Coming to work for the first day was interesting. Yes, I had all of the usual butterflies that go with that. But for my entire adult life I have worked in some form of public service. I started in the national lab system, I then went into federal service, and lastly wound up working in a state university. But every one of these was funded by the government in one way or another. When on works on taxpayer-funded things (even moreso than tuition-funded things), there are a LOT of rules on how those dollars can be spent. For example, when on travel, your hotel, meals, and incidentals must fall below a certain value specified by the GSA. My university was even more stringent. I think we got $30 per day for per diem. Here for orientation in San Francisco, I am not sure that would have bought me a cup of coffee.

Moving on, I go to the headquarters building for orientation. The building itself is glorious. It has been written up in several design magazines and articles for how cool it is in Silicon Valley. Let’s contrast that with my last office, which was cinderblock walls with asbetos-laden floor tiles and pipe wrappings, single-paned windows that didn’t open, and a window-unit air conditioner that was so loud I couldn’t hear myself think. Private entities can (and do!) spend money on creating productive work enviroments. And it is really a very refreshing change!

The headquarters building of my new employer has a lot of creature comforts too.

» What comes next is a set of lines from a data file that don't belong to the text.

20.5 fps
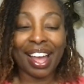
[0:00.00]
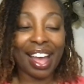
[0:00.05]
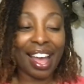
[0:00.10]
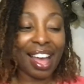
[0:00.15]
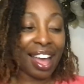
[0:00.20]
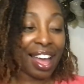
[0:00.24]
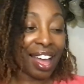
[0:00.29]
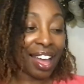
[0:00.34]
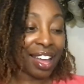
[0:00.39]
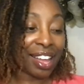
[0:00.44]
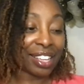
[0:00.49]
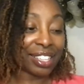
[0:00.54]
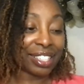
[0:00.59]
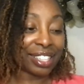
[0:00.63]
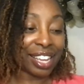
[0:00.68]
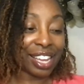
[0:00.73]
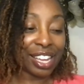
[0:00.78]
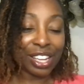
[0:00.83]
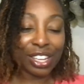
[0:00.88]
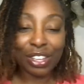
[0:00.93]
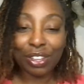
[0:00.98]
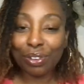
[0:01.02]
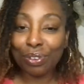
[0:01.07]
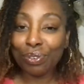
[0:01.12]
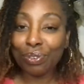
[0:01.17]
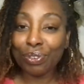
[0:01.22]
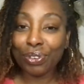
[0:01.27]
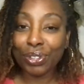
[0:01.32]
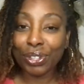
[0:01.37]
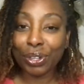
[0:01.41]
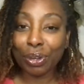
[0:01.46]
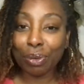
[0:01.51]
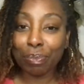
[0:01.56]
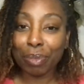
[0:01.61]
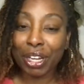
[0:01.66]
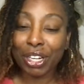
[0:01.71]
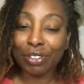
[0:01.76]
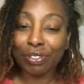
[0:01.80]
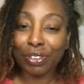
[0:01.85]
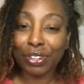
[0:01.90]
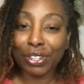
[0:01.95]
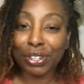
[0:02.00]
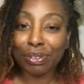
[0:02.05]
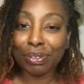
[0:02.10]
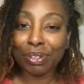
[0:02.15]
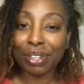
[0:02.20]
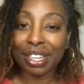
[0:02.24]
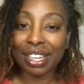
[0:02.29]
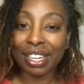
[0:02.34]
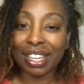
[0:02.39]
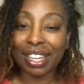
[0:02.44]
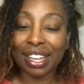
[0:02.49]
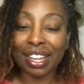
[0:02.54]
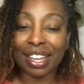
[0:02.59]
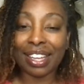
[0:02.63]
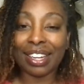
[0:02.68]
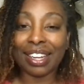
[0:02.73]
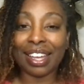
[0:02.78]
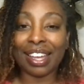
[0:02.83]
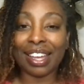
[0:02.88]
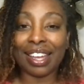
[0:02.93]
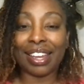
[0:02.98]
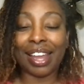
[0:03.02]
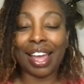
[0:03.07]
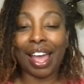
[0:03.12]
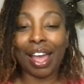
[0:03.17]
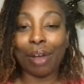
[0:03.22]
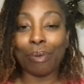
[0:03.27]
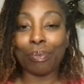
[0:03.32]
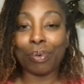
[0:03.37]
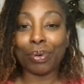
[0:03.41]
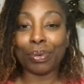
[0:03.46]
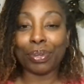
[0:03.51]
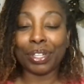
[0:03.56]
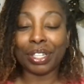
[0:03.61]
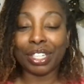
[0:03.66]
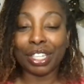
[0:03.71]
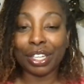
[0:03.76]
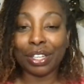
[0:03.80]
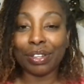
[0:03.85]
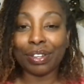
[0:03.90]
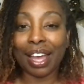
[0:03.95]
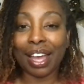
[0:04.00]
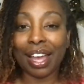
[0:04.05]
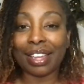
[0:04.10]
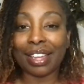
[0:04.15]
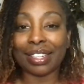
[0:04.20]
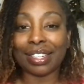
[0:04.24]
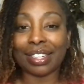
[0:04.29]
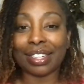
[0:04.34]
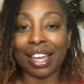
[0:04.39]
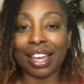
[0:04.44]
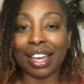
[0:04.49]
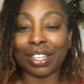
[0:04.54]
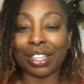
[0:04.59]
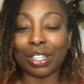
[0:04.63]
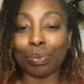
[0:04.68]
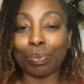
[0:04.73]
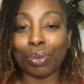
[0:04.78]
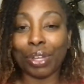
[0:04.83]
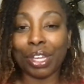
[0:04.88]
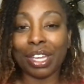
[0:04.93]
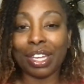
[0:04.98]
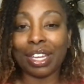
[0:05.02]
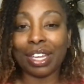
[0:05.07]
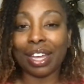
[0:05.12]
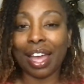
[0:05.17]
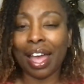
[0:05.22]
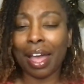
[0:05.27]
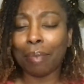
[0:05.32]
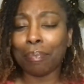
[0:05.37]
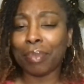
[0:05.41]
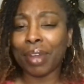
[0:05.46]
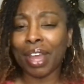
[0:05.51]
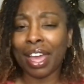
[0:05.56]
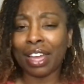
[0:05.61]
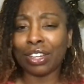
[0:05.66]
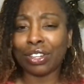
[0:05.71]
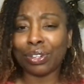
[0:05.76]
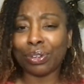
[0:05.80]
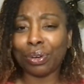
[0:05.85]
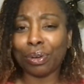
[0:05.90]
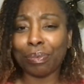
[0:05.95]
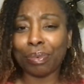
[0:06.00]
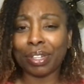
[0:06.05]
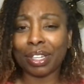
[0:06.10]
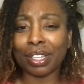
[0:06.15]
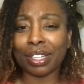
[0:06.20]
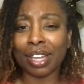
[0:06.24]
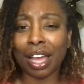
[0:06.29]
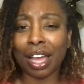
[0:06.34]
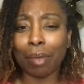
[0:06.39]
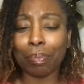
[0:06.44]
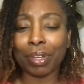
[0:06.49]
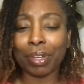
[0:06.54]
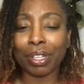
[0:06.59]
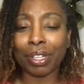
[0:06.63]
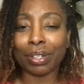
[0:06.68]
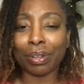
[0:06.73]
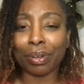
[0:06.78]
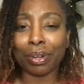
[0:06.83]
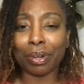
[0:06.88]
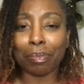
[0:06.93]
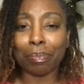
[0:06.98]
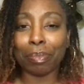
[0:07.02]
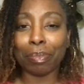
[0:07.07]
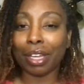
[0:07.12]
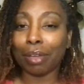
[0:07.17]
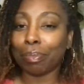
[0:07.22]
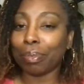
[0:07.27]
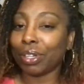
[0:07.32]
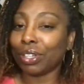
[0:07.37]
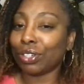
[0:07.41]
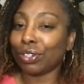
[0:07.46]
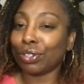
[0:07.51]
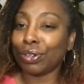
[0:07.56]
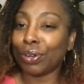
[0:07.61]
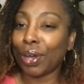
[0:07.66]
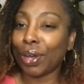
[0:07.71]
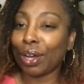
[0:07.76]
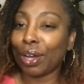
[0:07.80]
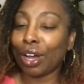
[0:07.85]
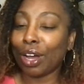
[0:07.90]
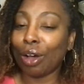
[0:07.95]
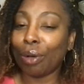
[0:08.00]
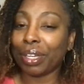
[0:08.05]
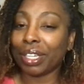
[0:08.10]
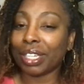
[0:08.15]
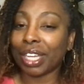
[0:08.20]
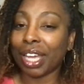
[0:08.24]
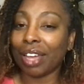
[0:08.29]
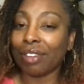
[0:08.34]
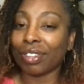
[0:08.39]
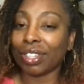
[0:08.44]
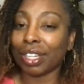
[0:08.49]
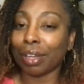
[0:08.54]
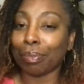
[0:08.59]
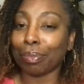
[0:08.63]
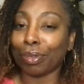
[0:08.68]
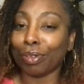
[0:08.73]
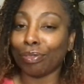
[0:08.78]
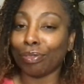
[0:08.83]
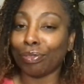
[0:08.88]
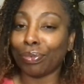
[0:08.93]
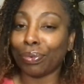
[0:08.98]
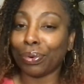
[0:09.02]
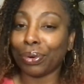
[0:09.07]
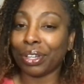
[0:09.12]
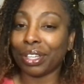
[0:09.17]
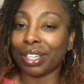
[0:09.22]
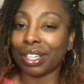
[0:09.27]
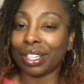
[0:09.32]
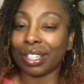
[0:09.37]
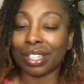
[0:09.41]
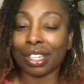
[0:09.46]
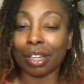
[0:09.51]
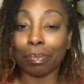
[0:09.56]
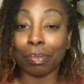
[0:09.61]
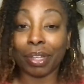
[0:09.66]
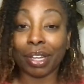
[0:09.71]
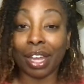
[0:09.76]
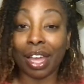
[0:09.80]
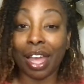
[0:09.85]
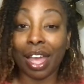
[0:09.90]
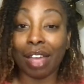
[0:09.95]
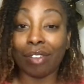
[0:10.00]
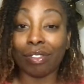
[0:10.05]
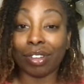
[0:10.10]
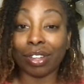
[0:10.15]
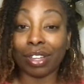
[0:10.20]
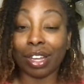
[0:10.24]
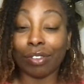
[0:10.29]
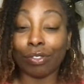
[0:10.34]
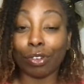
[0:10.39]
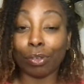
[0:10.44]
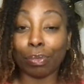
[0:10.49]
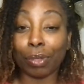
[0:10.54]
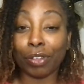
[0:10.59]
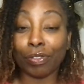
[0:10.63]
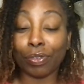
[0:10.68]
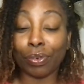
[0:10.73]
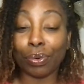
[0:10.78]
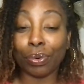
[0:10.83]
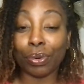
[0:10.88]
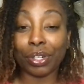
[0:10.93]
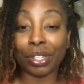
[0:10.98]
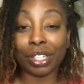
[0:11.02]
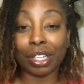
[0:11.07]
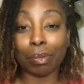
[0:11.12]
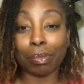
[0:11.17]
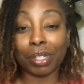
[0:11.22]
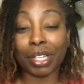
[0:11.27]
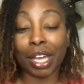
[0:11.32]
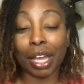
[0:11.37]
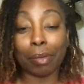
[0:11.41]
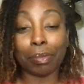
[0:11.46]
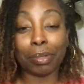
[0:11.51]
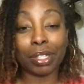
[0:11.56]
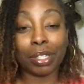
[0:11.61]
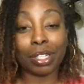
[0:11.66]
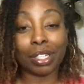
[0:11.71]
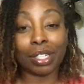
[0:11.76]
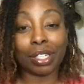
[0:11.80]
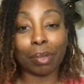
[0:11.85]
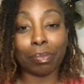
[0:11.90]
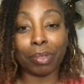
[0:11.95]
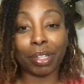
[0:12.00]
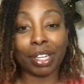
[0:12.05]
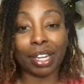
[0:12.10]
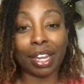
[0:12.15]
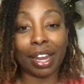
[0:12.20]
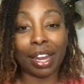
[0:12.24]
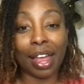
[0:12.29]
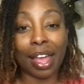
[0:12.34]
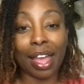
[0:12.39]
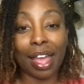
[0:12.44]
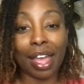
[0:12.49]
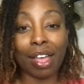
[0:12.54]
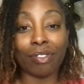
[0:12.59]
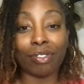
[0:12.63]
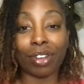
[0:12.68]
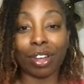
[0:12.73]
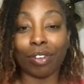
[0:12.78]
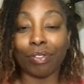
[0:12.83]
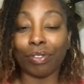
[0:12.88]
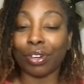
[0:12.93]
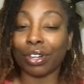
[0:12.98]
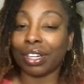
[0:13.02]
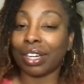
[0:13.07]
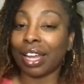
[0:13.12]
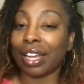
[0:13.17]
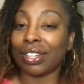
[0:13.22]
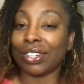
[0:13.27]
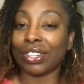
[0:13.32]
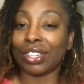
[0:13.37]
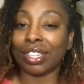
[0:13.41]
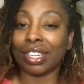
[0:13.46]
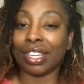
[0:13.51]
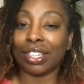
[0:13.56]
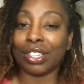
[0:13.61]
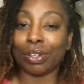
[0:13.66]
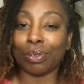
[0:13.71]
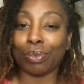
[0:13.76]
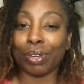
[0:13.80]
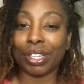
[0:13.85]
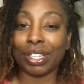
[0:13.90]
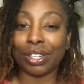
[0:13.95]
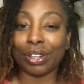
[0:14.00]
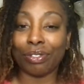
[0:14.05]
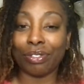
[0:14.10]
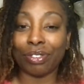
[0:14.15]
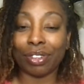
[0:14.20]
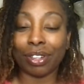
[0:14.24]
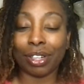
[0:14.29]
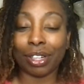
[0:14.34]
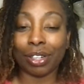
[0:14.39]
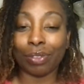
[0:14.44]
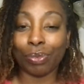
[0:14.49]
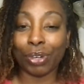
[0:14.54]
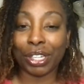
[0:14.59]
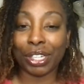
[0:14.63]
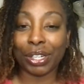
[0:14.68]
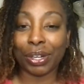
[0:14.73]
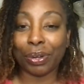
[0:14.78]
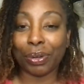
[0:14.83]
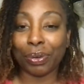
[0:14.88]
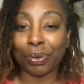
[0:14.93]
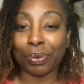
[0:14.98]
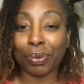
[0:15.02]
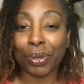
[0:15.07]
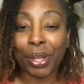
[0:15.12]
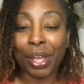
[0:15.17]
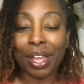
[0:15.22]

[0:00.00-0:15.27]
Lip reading: thank you so much for tuning in, and I will see you guys next week. I'm not sure what the topic's going to be, but I always have something for you, something I haven't covered before. Sometimes it's something that I have covered, and I just need to recircle,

There is a (free) coffee shop, well-stocked bars (help yourself or with a bartended on Fridays), kitchens stocked with snacks, and a free-to-employees swag shop (we were encouraged to take as much as we wanted for us, friends, family, strangers on the street).

If you have not worked in a federal or state institution, this might not look strange to you. It might be normal. But for those from my former life, this is so far from normal that I am not really sure where I am right now. When you work for the man, you do not get these little creature comforts. There is no such thing as free food. Stocked kitchens are a waste of taxpayer dollars. Alcohol on the premises? HA! Swag? What is that? And we can’t have nicely deisgned buildings because procurement law says we must go with the cheapest bid. Most of this stuff would land you in JAIL. No exaggeration. If you think I am being overly dramatic, read this. I am Alice, just fallen through the looking glass (although I promise that mushrooms were not involved!).

Sure, this stuff might just be window dressing, I think to myself. Then I start meeting people who are starting the same day as me. I meet a guy who will be the executive assistant to the Vice President of Employee Experience (I think I got that title right). This VP’s job is to figure out with ways to help the employees be more happy. The happiness of the company’s employees is a thing. So much so that they have hired a team of people, including my EA friend, dedicated to the task.

I am definitely in Wonderland.

I am trying to remember if anyone at ANY point when I was in academia (outside of my friends and family, of course) asked me if I was happy. They didn’t even have to try to do anything to help (not that they could). Just ask. And no, nobody ever did.